## Problem to solve
Using the data below, return word for word every line from the one holding "[00:00:02.25]" down to the one holding "[00:02:25.30 to 00:02:26.30]". Leave pictures out.

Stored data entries
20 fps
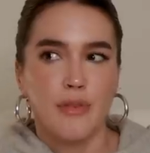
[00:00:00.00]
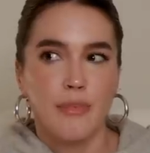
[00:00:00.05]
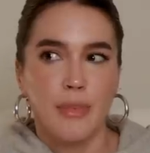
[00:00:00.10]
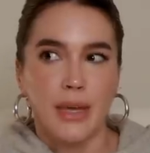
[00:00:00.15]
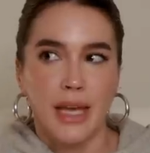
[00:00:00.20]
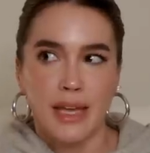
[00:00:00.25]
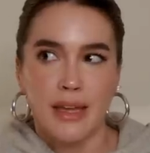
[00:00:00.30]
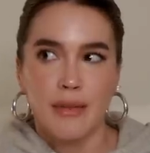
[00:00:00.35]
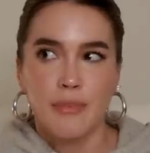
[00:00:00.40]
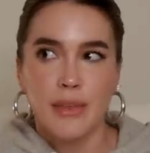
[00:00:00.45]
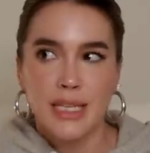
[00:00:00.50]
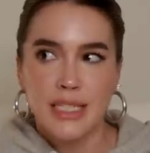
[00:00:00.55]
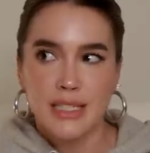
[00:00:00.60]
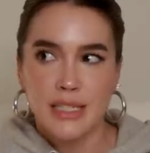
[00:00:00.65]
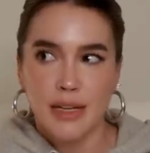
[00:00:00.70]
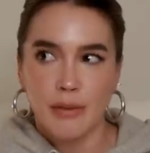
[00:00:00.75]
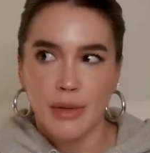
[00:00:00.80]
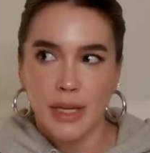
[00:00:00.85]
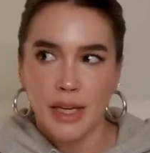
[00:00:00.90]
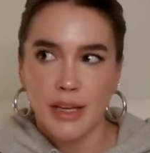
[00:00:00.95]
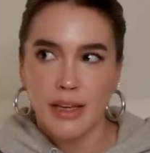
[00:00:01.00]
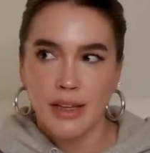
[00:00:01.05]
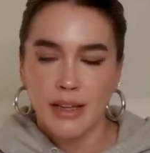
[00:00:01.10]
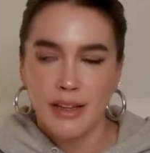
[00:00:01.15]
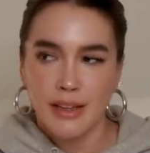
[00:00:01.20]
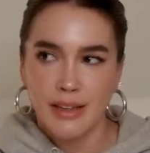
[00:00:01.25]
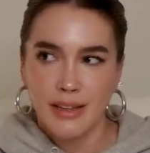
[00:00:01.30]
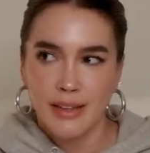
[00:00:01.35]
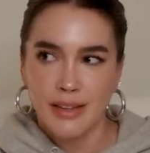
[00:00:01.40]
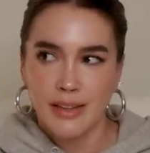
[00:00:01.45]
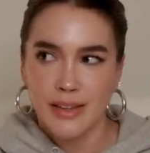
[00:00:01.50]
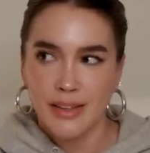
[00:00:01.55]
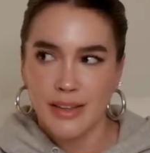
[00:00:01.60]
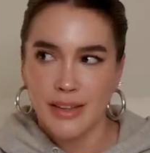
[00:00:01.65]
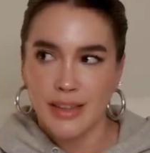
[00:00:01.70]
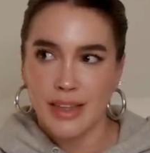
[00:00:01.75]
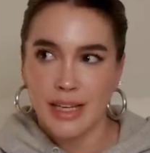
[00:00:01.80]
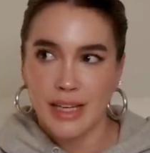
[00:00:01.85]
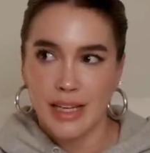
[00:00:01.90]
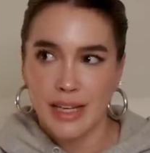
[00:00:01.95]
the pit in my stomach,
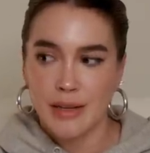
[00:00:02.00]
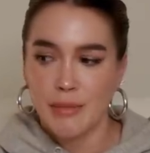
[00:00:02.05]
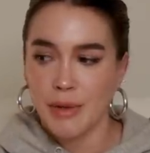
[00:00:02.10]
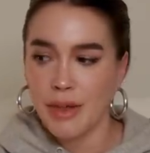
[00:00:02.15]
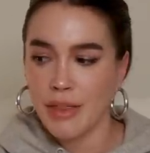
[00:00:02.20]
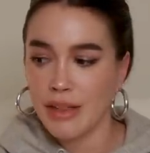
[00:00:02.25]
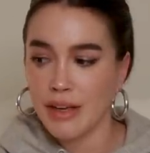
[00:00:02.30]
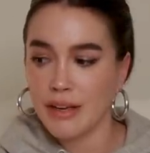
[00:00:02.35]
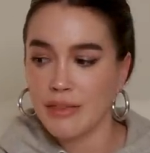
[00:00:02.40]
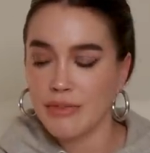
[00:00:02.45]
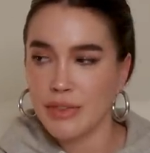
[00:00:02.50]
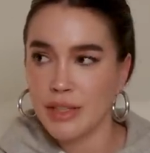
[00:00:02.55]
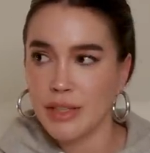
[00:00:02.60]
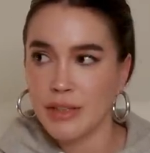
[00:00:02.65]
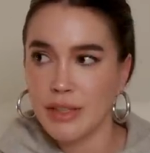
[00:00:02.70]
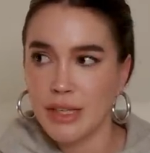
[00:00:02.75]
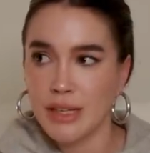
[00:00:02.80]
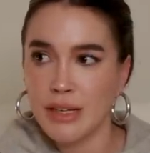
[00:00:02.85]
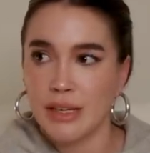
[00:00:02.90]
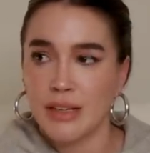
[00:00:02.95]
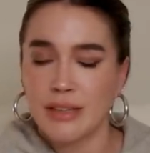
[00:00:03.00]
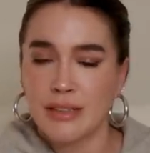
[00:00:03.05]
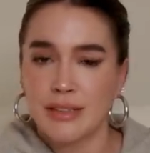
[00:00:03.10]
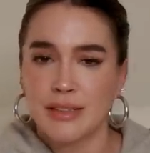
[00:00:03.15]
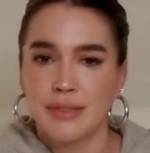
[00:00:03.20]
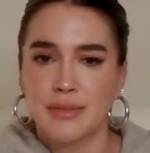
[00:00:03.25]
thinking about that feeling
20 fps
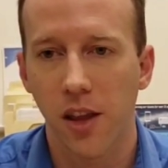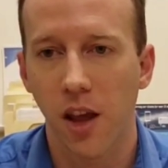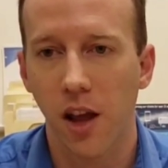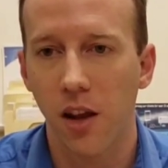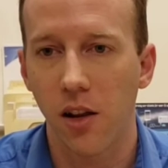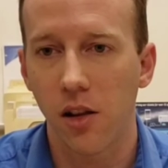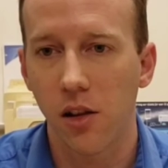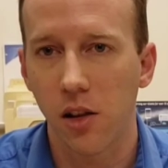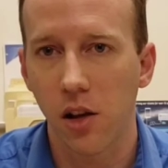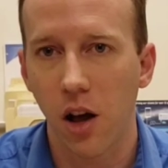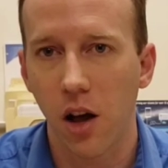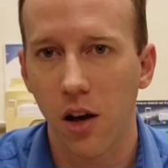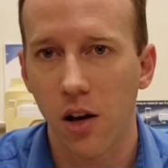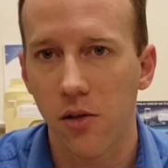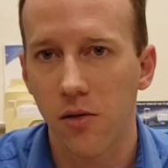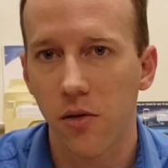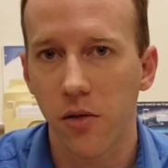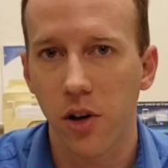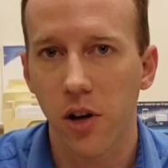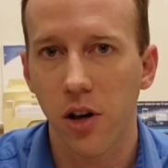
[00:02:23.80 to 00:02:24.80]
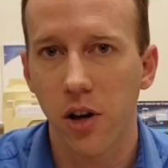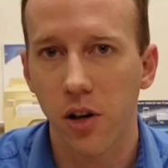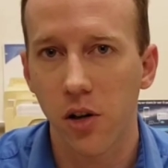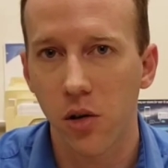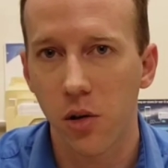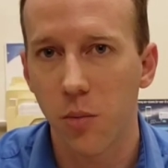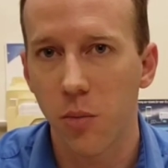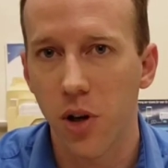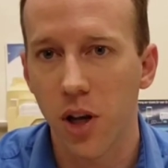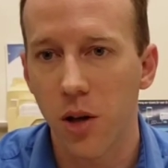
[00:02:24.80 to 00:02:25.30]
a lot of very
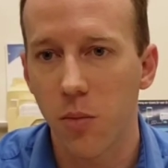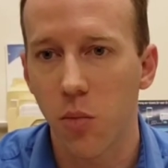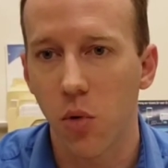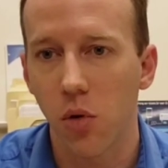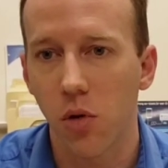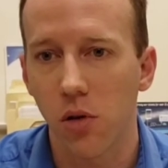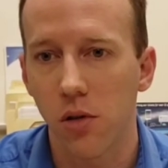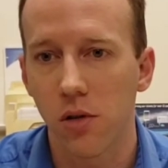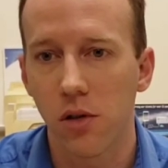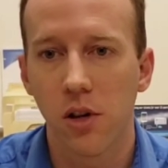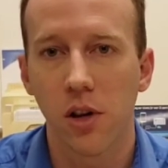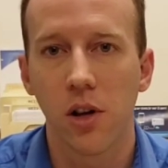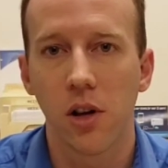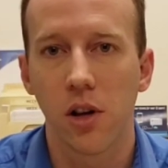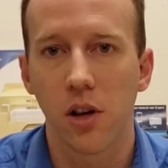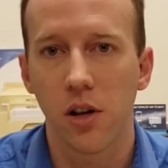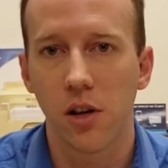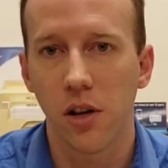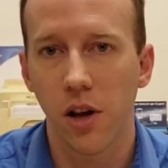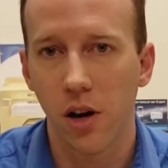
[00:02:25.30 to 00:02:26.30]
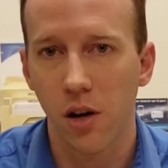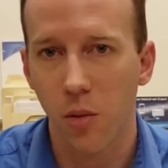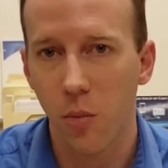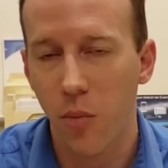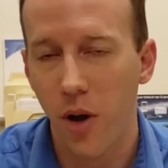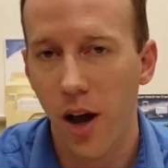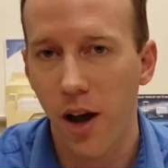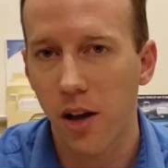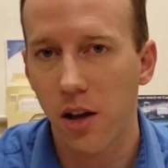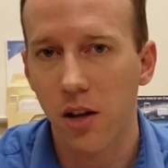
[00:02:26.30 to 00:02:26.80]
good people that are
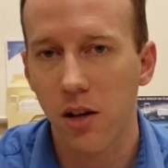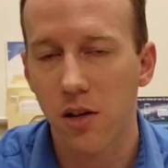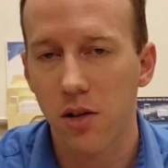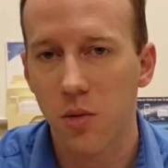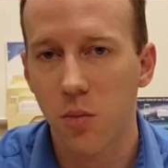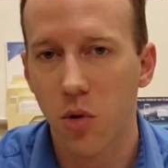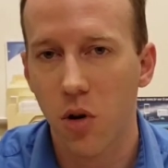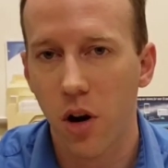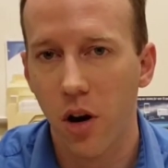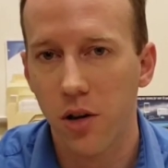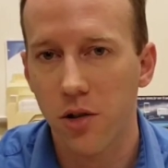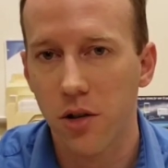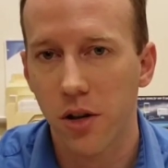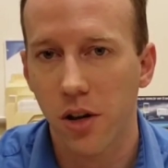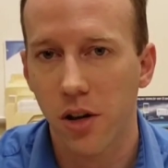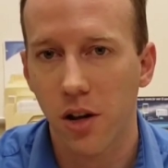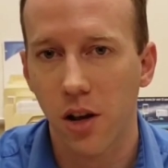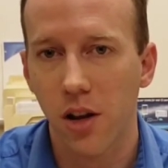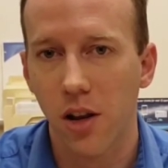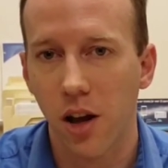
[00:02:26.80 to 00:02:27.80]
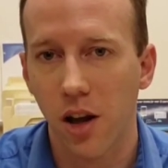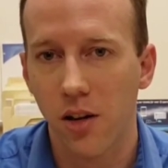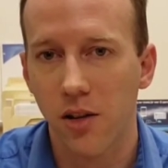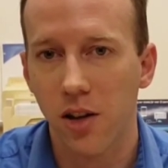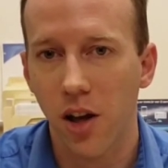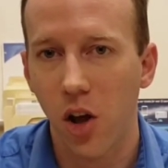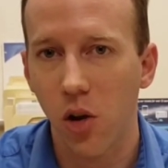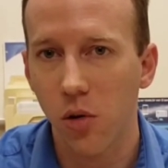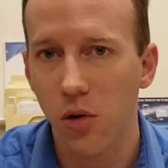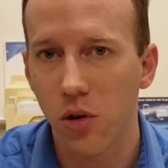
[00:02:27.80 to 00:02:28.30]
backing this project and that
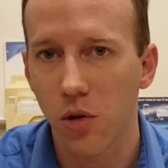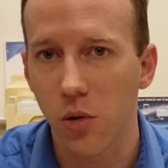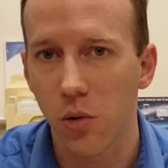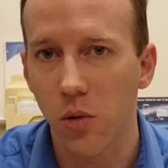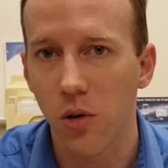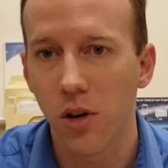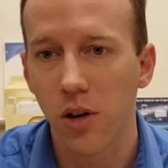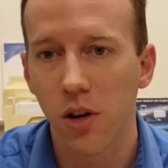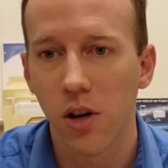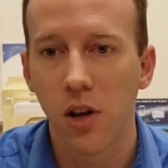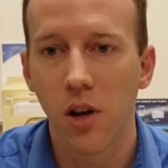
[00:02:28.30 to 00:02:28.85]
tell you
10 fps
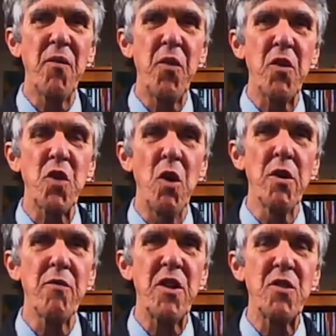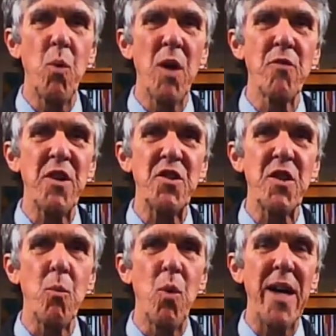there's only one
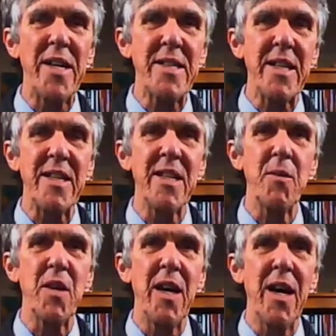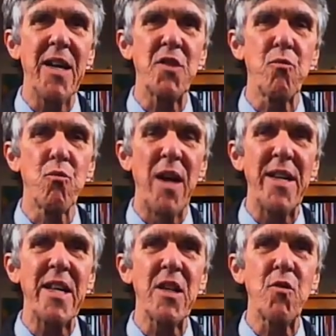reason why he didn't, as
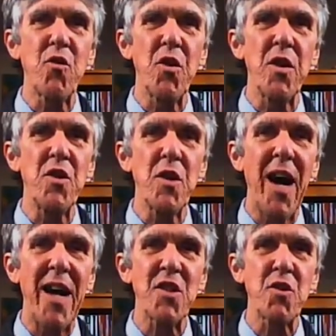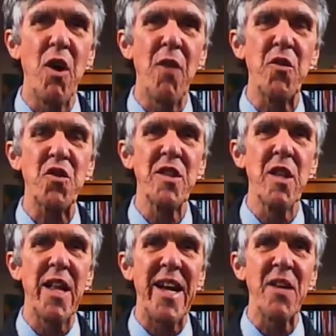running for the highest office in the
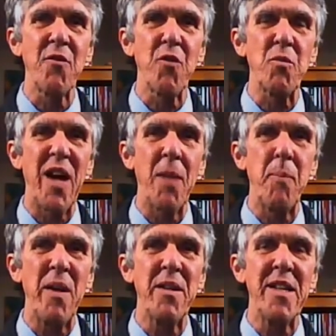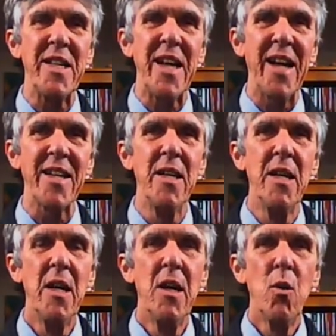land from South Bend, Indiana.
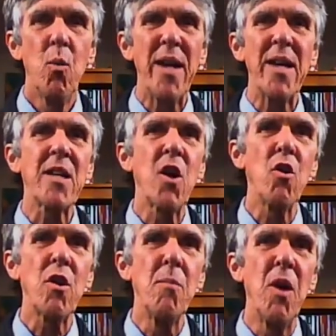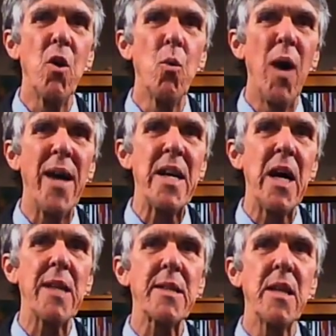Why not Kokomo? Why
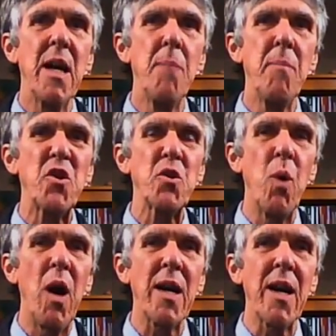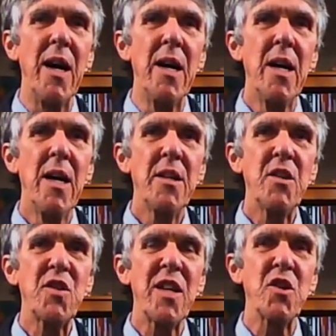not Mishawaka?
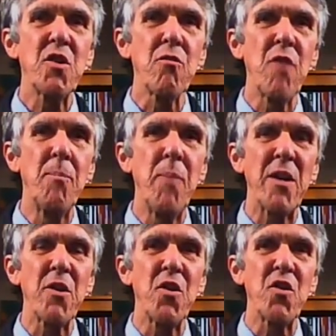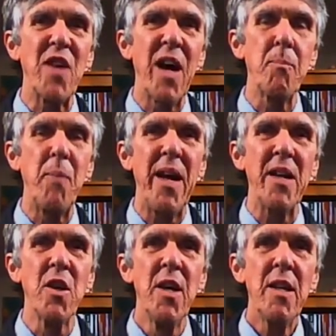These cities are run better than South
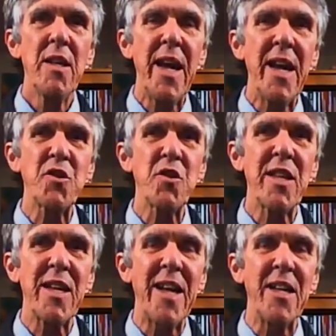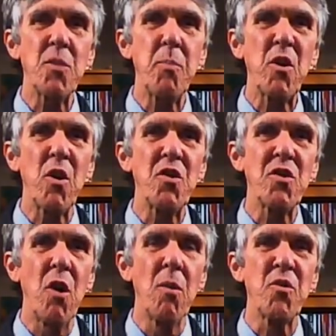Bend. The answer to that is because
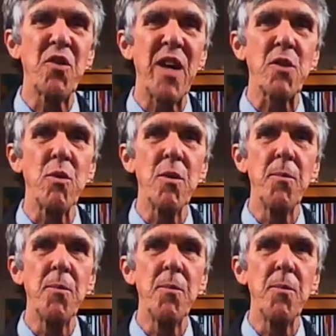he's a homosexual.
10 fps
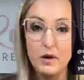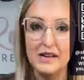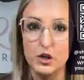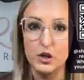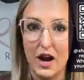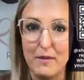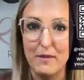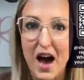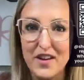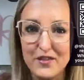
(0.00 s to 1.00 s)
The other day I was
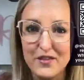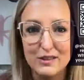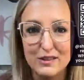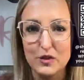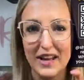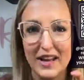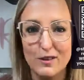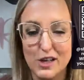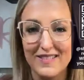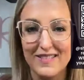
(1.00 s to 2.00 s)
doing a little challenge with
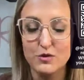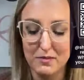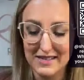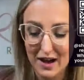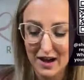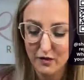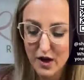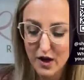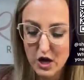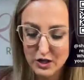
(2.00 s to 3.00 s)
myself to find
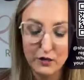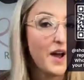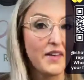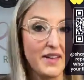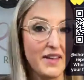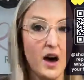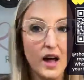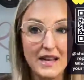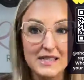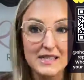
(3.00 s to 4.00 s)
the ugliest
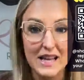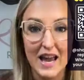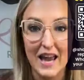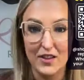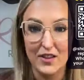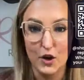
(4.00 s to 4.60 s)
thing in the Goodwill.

## Exercise solution
[00:00:02.25]
[00:00:02.30]
[00:00:02.35]
[00:00:02.40]
[00:00:02.45]
[00:00:02.50]
[00:00:02.55]
[00:00:02.60]
[00:00:02.65]
[00:00:02.70]
[00:00:02.75]
[00:00:02.80]
[00:00:02.85]
[00:00:02.90]
[00:00:02.95]
[00:00:03.00]
[00:00:03.05]
[00:00:03.10]
[00:00:03.15]
[00:00:03.20]
[00:00:03.25]
thinking about that feeling
20 fps
[00:02:23.80 to 00:02:24.80]
[00:02:24.80 to 00:02:25.30]
a lot of very
[00:02:25.30 to 00:02:26.30]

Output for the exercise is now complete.